TASK PROMPT
Go line by line through the entries below and copy those containing the string "Silent".

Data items
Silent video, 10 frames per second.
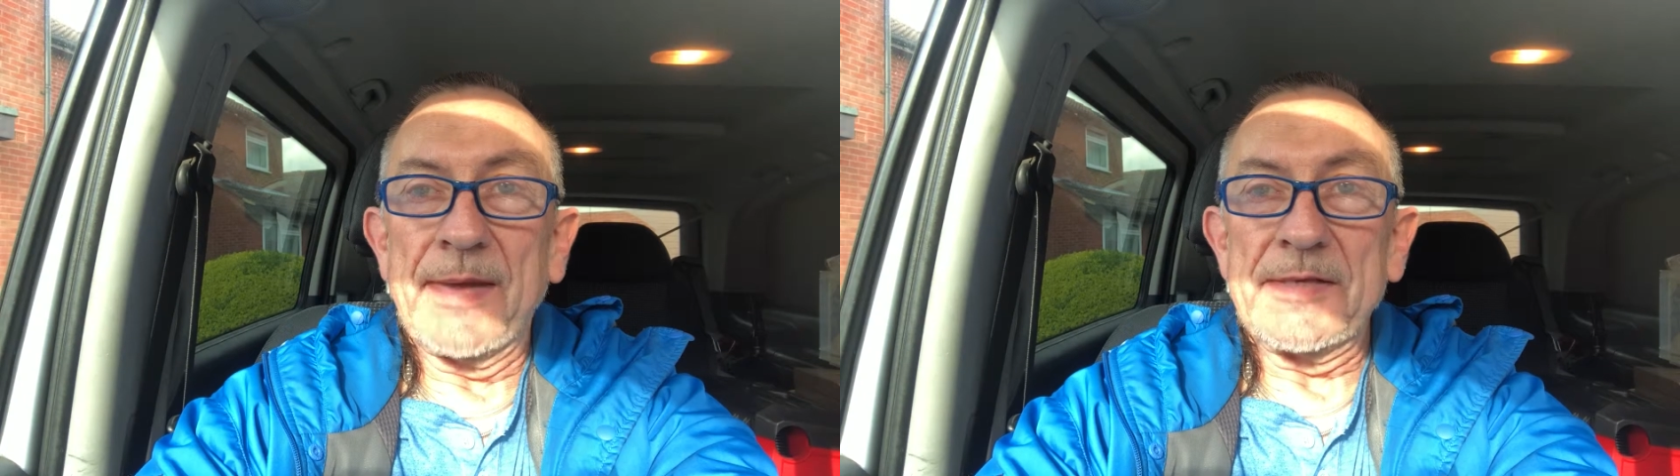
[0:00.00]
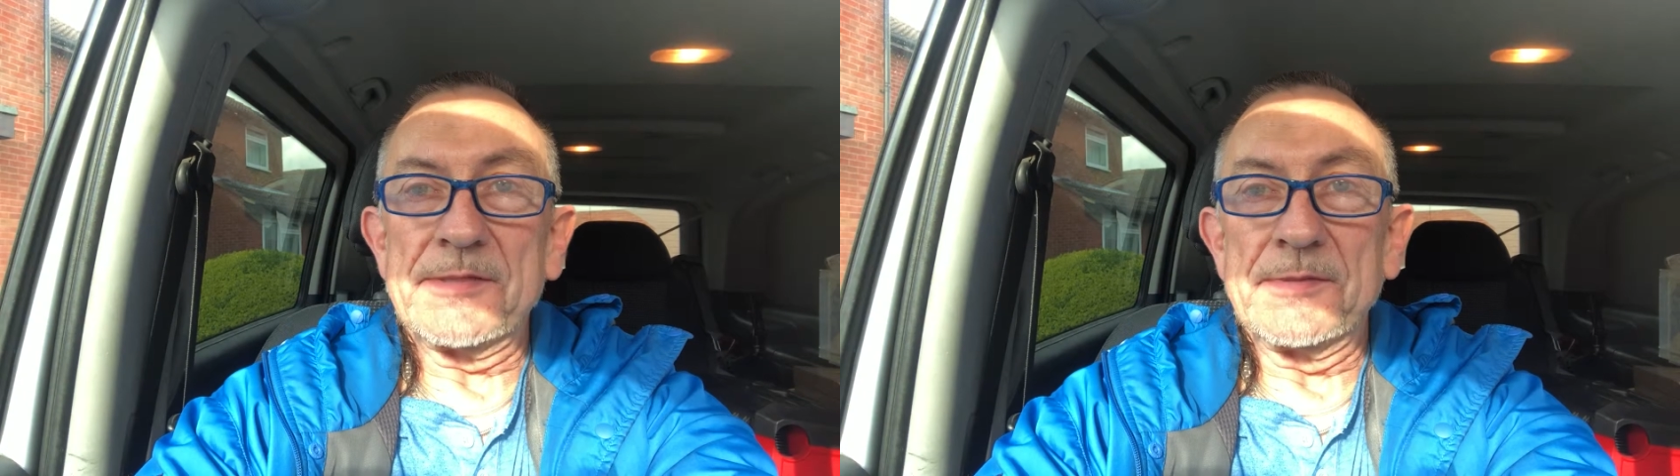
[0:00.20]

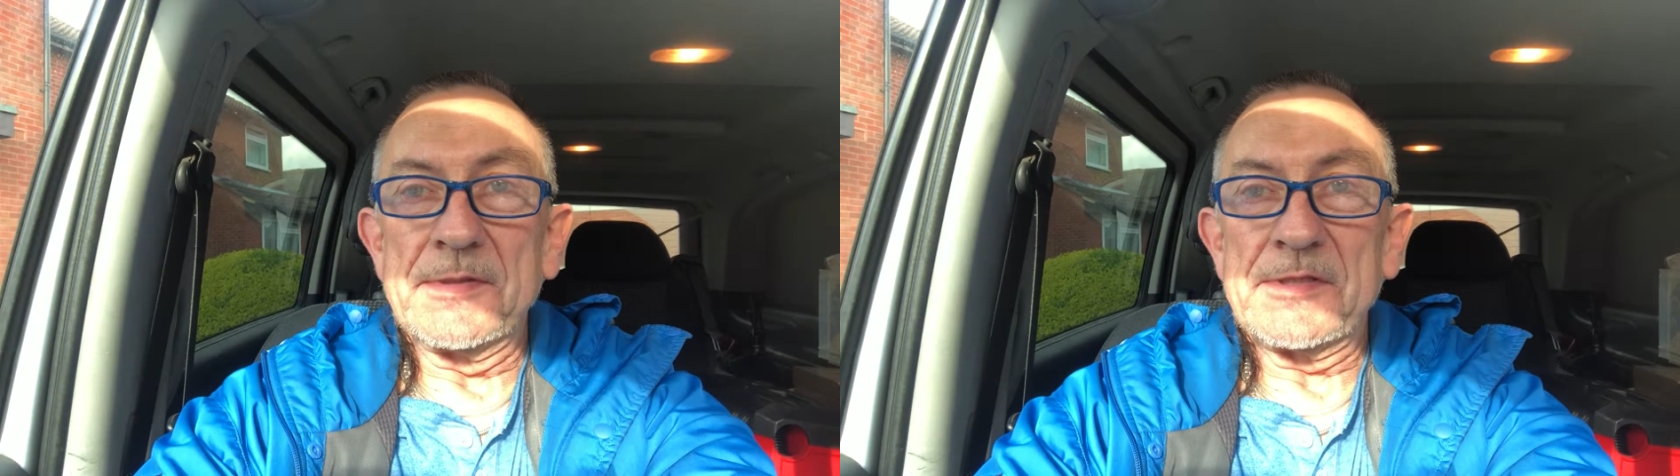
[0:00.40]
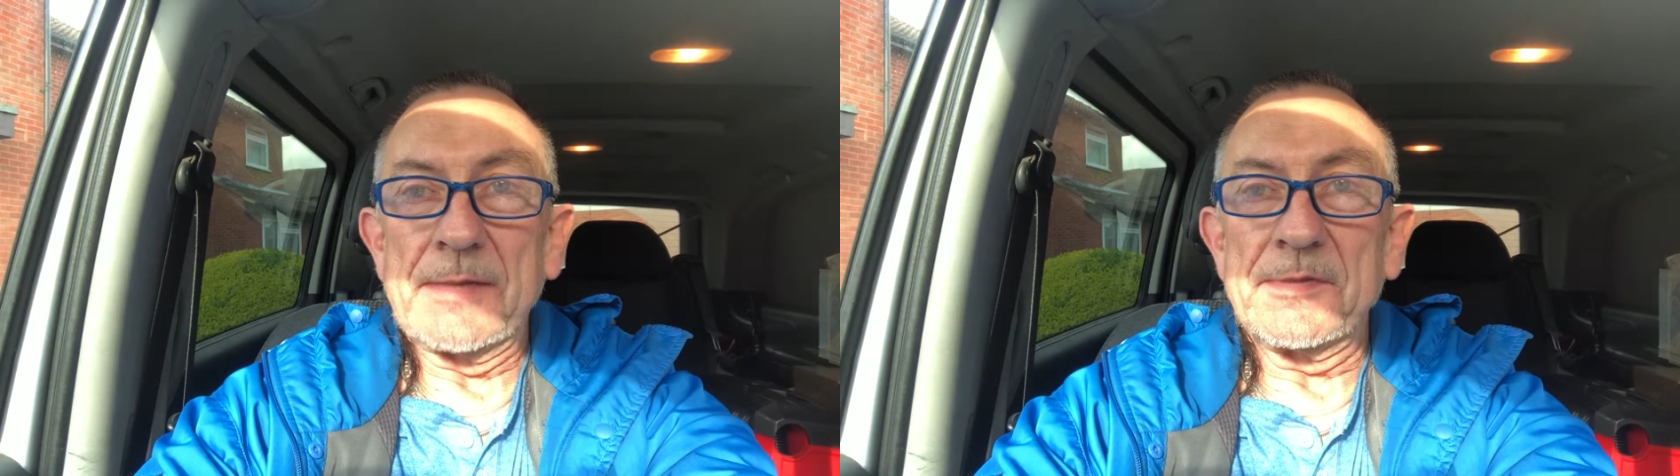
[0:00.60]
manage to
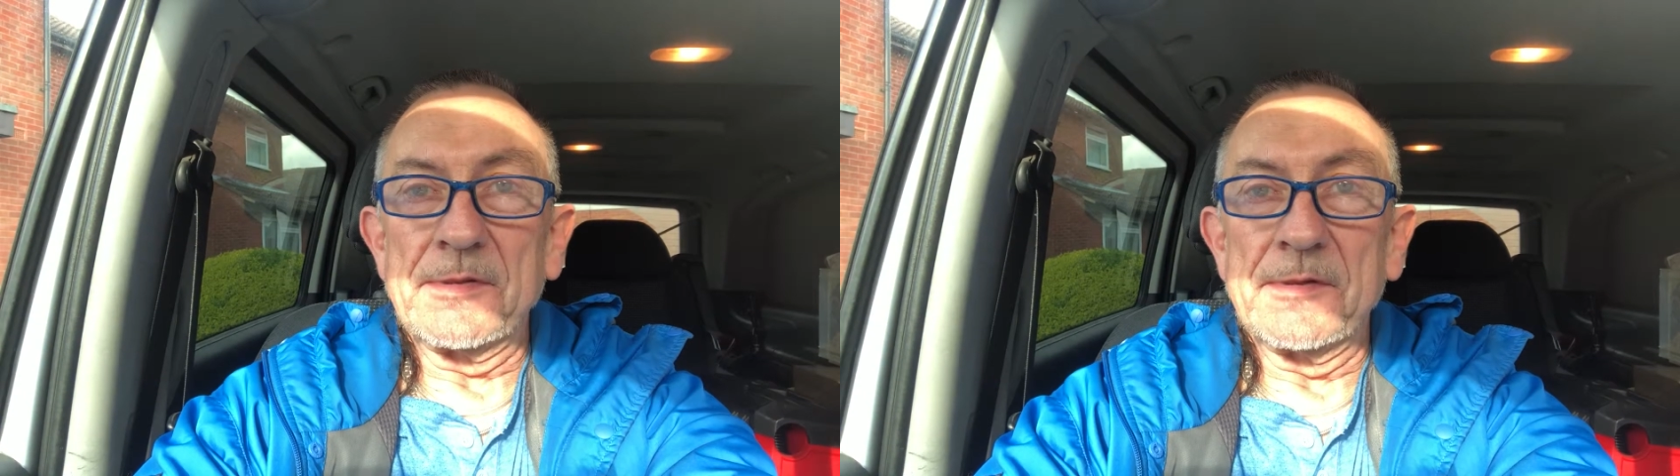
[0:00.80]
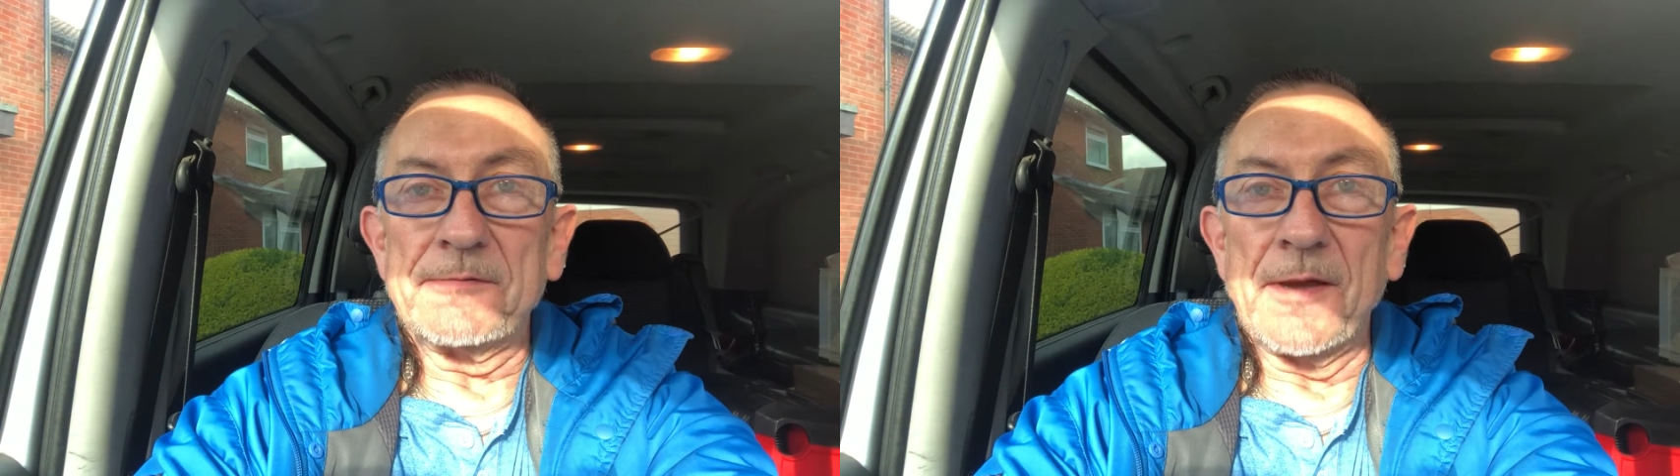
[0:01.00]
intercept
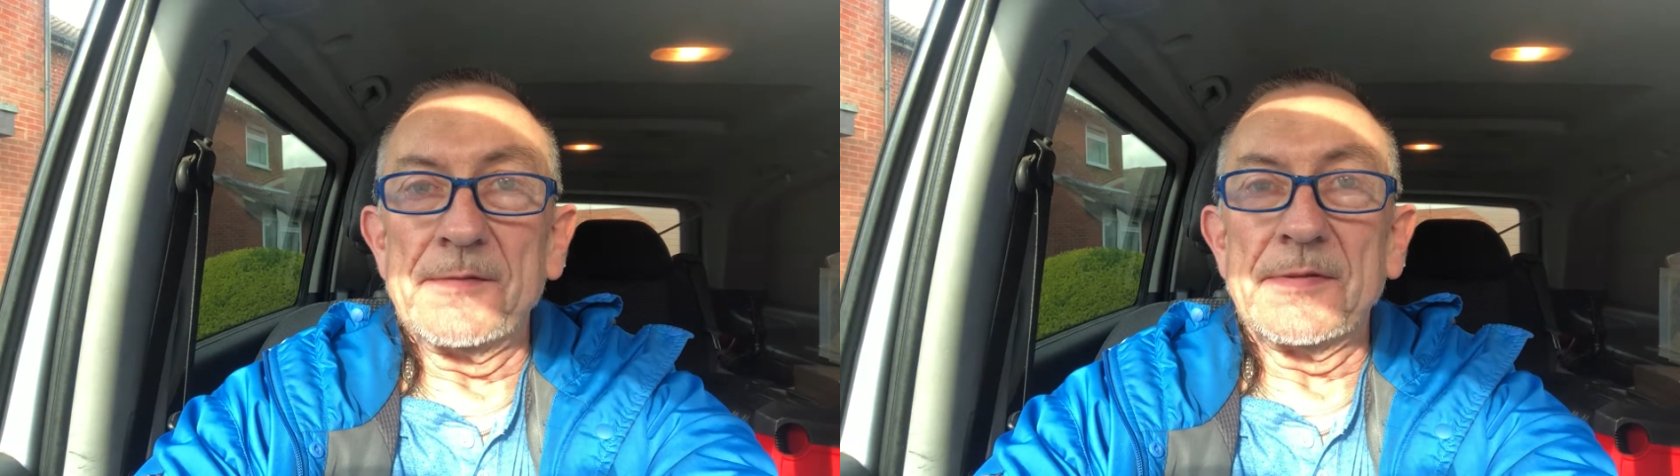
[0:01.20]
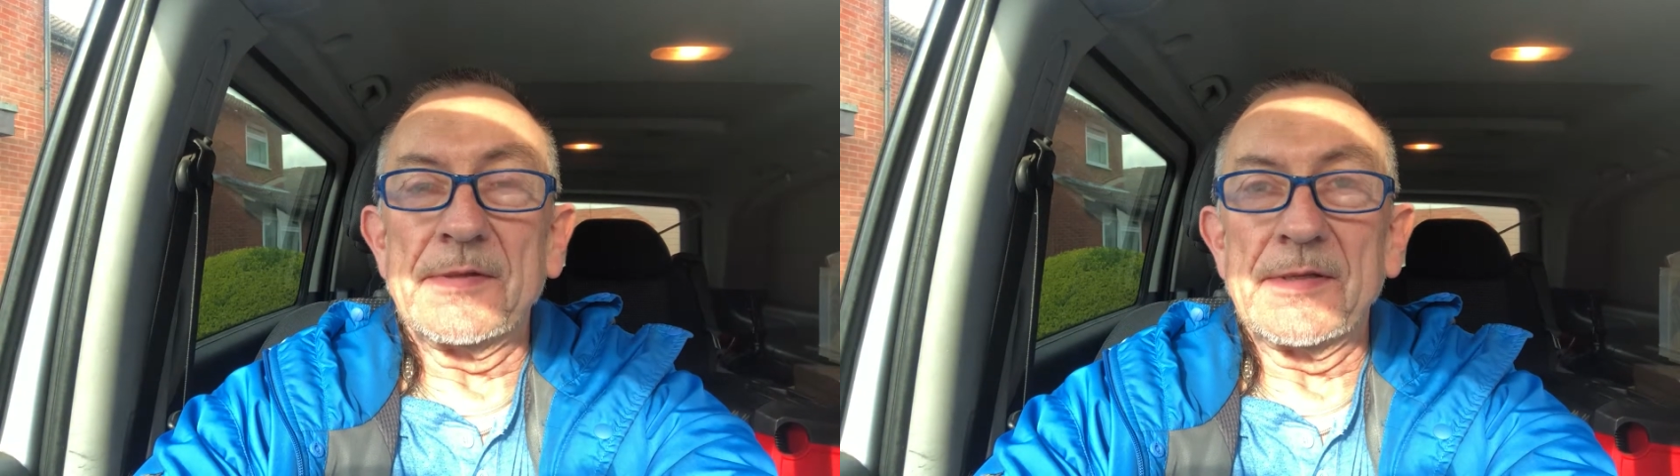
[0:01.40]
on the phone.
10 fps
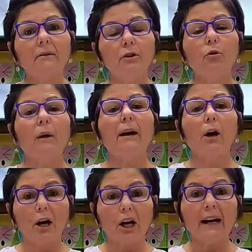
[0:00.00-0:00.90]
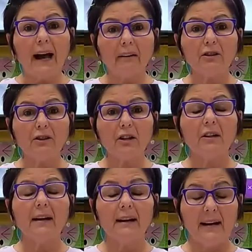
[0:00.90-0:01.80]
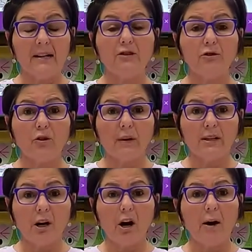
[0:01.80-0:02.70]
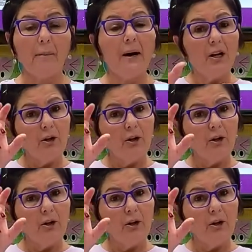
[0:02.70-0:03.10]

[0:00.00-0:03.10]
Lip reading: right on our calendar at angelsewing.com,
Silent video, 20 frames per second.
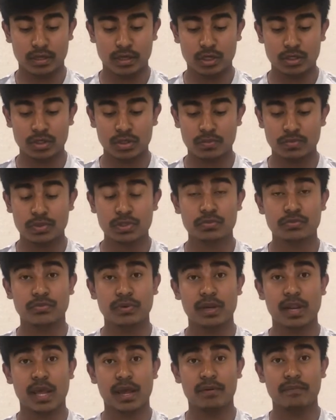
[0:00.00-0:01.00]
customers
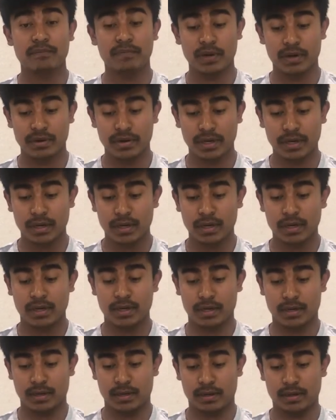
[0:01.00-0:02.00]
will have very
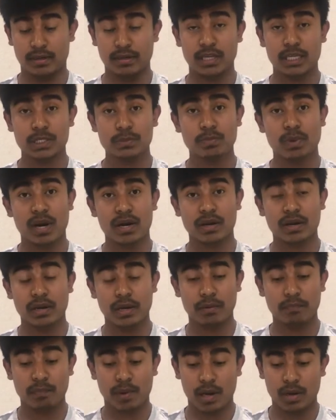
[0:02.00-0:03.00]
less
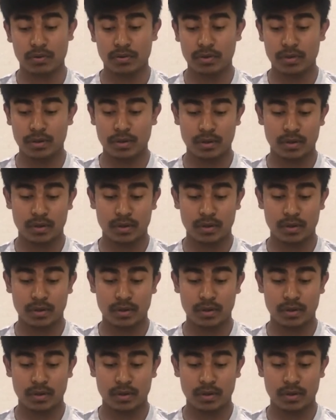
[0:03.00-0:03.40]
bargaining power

WRITTEN ANSWER
Silent video, 10 frames per second.
Silent video, 20 frames per second.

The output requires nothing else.